Al descolgarse de la respuesta común de Europa para reemplazar las capacidades militares estadounidenses, la coalición sanchista pone en riesgo la seguridad y defensa de España. Conocidos en detalle qué medios deben aportar los países europeos, producen irritación en los aliados las disculpas de mal pagador de Sánchez. El 3,5% del Pib no es un capricho. El IISS de Londres, como antes el instituto alemán Kiel, ha puesto negro sobre blanco las consecuencias de una retirada, hace años anunciada, de 128.000 militares y los equipos correspondientes. Significa un esfuerzo de transición durante diez años y casi un billón de euros. El sanchismo vende que bastaría con el 2% “si se gasta bien”. ¡No banalicen con la Seguridad Nacional!
Al dictado de los independentistas
Todos, amigos y enemigos, conocen en detalle las carencias militares acumuladas en el sistema de Defensa español, y no les impresionan los anuncios cargados de retórica hueca de la ministra Robles. Para empezar, con 116.000 efectivos, no han sido capaces de reclutar ni el mínimo de 130.000 previsto tiempo ha por ley; mucho menos, los 150.000 imprescindibles para la nueva coyuntura. Ni efectivos, ni munición suficiente, ni reservas mínimas de misiles. El mundo pudo comprobar, en vivo y en directo, el “estado lamentable” de los 29 carros Leopard ofrecidos a Ucrania. ¿Podría la ministra decir a sus colegas que cuenta con una artillería antiaérea actualizada, por ejemplo? Alardear de misiones de paz, como si siguiéramos en el ecosistema de defensa de la cumbre de la Otan de 2010 en Lisboa, y no en el de La Haya de 2025, retrata un Gobierno desentendido de la seguridad de los españoles. Como portavoz del Psoe en Defensa entre 2004 y 2012, tras soportar el boicot permanente a la Defensa Nacional de los actuales socios independentistas y comunistas, me impresiona ver hoy cómo esta gente dicta a los socialistas la política militar de España, contra la Alianza Atlántica y contra EEUU, con el que se deberá negociar una larga transición.
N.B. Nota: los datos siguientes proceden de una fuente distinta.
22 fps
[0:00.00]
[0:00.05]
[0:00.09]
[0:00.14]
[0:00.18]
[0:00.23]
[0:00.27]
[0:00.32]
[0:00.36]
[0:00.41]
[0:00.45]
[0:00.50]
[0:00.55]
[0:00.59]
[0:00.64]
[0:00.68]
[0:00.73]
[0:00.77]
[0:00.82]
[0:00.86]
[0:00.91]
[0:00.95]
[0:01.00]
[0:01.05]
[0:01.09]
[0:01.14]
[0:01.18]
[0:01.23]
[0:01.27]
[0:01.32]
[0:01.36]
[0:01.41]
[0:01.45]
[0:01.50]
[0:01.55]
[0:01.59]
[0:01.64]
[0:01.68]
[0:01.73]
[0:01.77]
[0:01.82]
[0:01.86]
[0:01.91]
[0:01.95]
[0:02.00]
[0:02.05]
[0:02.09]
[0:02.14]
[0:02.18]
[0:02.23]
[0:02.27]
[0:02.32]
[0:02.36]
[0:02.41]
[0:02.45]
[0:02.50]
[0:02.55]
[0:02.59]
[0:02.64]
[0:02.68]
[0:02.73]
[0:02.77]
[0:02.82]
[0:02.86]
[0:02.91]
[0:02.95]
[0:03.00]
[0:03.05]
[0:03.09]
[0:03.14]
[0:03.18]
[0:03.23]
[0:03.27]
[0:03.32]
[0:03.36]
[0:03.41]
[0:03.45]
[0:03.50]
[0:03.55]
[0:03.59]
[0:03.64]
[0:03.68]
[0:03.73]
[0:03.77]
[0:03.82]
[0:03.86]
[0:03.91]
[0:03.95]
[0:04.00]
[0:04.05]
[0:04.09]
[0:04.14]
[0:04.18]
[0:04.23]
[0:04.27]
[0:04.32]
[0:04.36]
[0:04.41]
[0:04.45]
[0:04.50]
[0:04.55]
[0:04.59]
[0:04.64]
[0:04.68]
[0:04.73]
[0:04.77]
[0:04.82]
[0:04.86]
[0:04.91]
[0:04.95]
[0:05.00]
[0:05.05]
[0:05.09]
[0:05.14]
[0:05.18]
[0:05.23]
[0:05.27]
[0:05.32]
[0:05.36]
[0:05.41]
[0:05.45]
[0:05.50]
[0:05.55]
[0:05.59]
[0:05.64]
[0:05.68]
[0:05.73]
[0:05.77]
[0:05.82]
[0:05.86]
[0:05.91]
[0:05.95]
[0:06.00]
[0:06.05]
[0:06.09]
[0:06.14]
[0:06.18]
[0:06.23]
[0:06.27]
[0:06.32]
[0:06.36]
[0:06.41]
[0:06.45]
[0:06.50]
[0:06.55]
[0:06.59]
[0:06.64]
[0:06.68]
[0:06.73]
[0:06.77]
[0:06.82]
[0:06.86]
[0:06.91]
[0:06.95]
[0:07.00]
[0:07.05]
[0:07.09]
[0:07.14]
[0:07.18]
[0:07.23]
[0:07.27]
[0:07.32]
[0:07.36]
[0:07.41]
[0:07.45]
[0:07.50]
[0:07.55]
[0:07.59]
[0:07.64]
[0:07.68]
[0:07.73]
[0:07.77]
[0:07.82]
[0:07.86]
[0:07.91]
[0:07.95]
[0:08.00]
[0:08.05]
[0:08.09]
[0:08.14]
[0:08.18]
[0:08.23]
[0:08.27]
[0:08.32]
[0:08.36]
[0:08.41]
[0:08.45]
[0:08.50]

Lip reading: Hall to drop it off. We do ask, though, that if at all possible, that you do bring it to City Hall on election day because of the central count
Y la madre del cordero. El sistema de financiación pactado por Sánchez y el golpista Junqueras provocaría la imposibilidad de afrontar el coste comprometido para la Defensa colectiva. Como ha explicado Ángel de la Fuente, de Fedea, el resultado es que “el Estado tendrá que quedarse con menos”. El propio comisario europeo de Defensa Andrius Kubilius se lo ha recordado al Gobierno sanchista: “Si no inviertes en las capacidades de tu país, estás disminuyendo las capacidades de todos”. Y no solo las colectivas, también las autónomas destinadas a las amenazas específicas contra España. En la Conferencia, la socialdemócrata Frederiksen indicó a Sánchez algunos riesgos del flanco sur. “Los enemigos desde el Sahel utilizan la inmigración como arma de guerra”, le advirtió. Como el que oye llover.
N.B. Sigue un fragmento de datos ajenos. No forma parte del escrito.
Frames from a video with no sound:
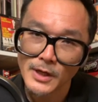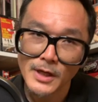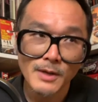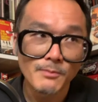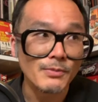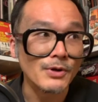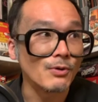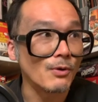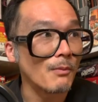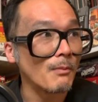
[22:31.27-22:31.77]

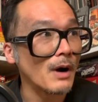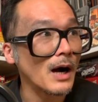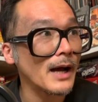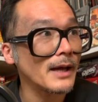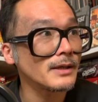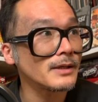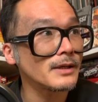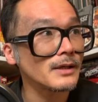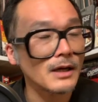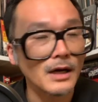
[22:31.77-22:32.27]
be
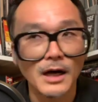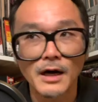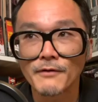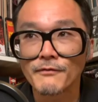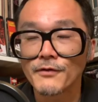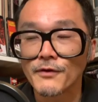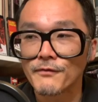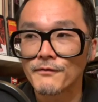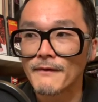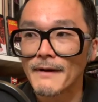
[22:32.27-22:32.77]
reminded of
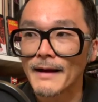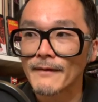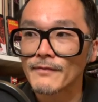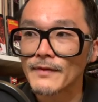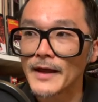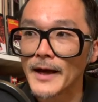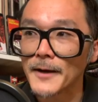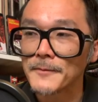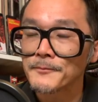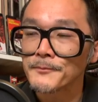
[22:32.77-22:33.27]
the fact
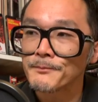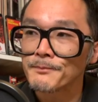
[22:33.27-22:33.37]
that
En fin, “para que no gobierne la derecha”, España, sin política de Seguridad y Defensa, la primera obligación de un Gobierno. Ahora bien, que el problema tenga poca visibilidad en los medios no significa que no preocupe a los ciudadanos. Como indica el Eurobarómetro, los españoles reconocen la importancia de financiar la defensa colectiva (81%), imposible si eso depende de los Otegi, Rufián o el ministro castrista confeso Bustinduy. De hecho, la opinión pública en España señala como prioritaria la necesidad de actuar en políticas de defensa (39%), seguida por la economía (29%) y la inmigración (24%), y confían masivamente en la UE (75%). En contraste, Sánchez, a lo suyo. ¡Qué banda!